* **What is needed**
Say, as a bare number, how many lines of the listing hold "frames".

* **Extracted data**
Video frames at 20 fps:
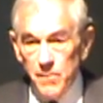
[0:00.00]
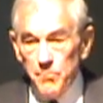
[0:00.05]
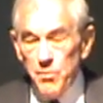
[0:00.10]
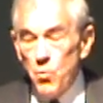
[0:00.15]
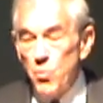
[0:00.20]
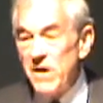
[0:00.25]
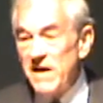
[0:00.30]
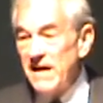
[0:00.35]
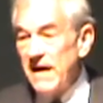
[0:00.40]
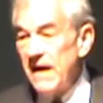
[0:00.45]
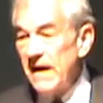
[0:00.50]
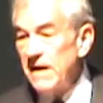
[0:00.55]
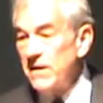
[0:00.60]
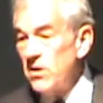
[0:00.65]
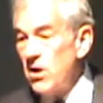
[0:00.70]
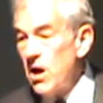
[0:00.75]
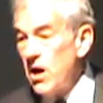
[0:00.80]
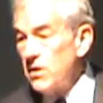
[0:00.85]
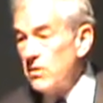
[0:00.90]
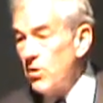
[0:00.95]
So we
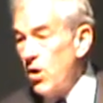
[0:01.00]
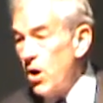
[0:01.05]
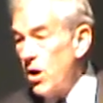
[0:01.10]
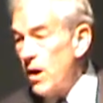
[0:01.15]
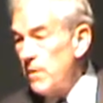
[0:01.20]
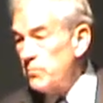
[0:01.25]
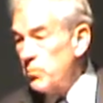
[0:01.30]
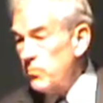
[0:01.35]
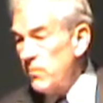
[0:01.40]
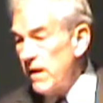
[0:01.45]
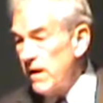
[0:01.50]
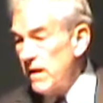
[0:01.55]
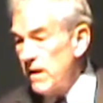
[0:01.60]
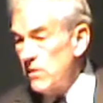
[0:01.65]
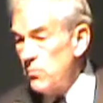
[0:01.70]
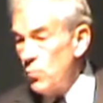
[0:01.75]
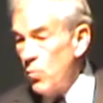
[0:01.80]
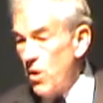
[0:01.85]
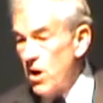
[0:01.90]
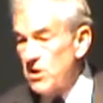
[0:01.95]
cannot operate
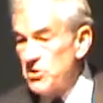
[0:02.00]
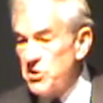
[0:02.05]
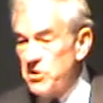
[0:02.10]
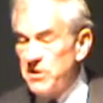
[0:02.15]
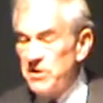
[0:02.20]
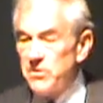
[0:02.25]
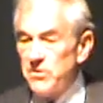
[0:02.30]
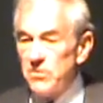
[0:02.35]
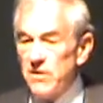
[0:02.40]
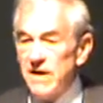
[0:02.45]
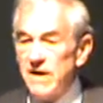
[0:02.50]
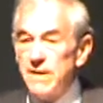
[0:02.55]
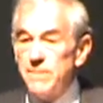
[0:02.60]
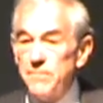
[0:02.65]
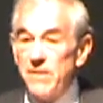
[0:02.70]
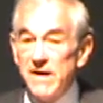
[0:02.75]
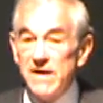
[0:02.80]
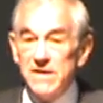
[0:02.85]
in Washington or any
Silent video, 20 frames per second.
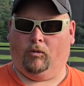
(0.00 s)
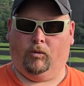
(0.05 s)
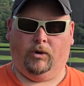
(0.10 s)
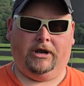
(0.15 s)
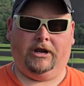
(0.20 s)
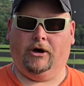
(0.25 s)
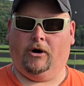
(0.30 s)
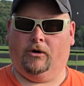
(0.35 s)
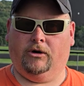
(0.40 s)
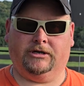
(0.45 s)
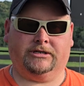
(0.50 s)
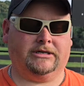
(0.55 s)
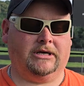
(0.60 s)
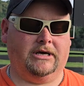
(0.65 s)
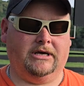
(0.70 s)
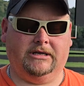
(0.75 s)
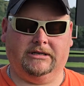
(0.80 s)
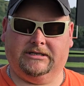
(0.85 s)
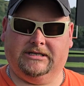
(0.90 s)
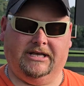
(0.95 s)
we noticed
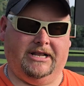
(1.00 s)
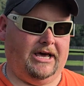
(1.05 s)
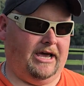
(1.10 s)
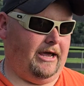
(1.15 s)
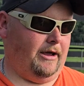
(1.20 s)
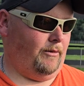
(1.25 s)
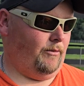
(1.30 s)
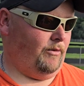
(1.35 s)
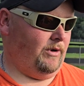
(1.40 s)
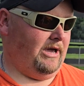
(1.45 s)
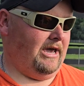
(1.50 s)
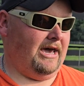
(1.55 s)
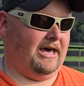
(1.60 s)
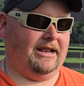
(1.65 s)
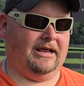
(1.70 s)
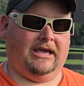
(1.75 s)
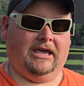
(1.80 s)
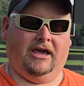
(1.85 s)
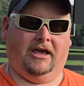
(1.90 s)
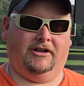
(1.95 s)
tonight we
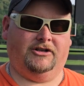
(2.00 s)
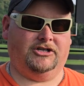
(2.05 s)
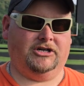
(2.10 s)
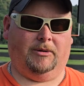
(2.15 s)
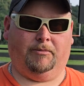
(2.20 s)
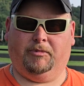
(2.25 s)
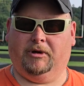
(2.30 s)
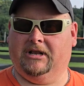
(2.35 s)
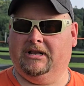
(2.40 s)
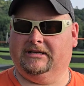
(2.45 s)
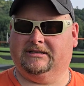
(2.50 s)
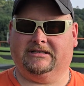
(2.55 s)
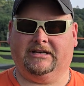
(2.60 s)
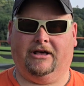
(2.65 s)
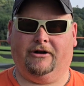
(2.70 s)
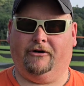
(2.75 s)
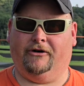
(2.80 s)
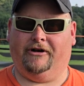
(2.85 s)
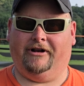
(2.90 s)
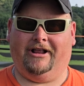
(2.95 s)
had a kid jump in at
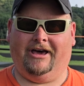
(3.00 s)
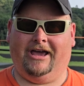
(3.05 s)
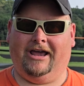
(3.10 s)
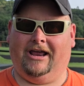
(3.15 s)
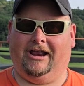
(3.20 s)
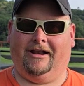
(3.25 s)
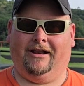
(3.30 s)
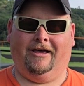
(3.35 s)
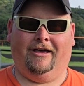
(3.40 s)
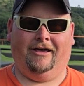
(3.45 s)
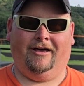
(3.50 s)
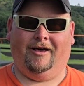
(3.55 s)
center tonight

* **Exercise response**
2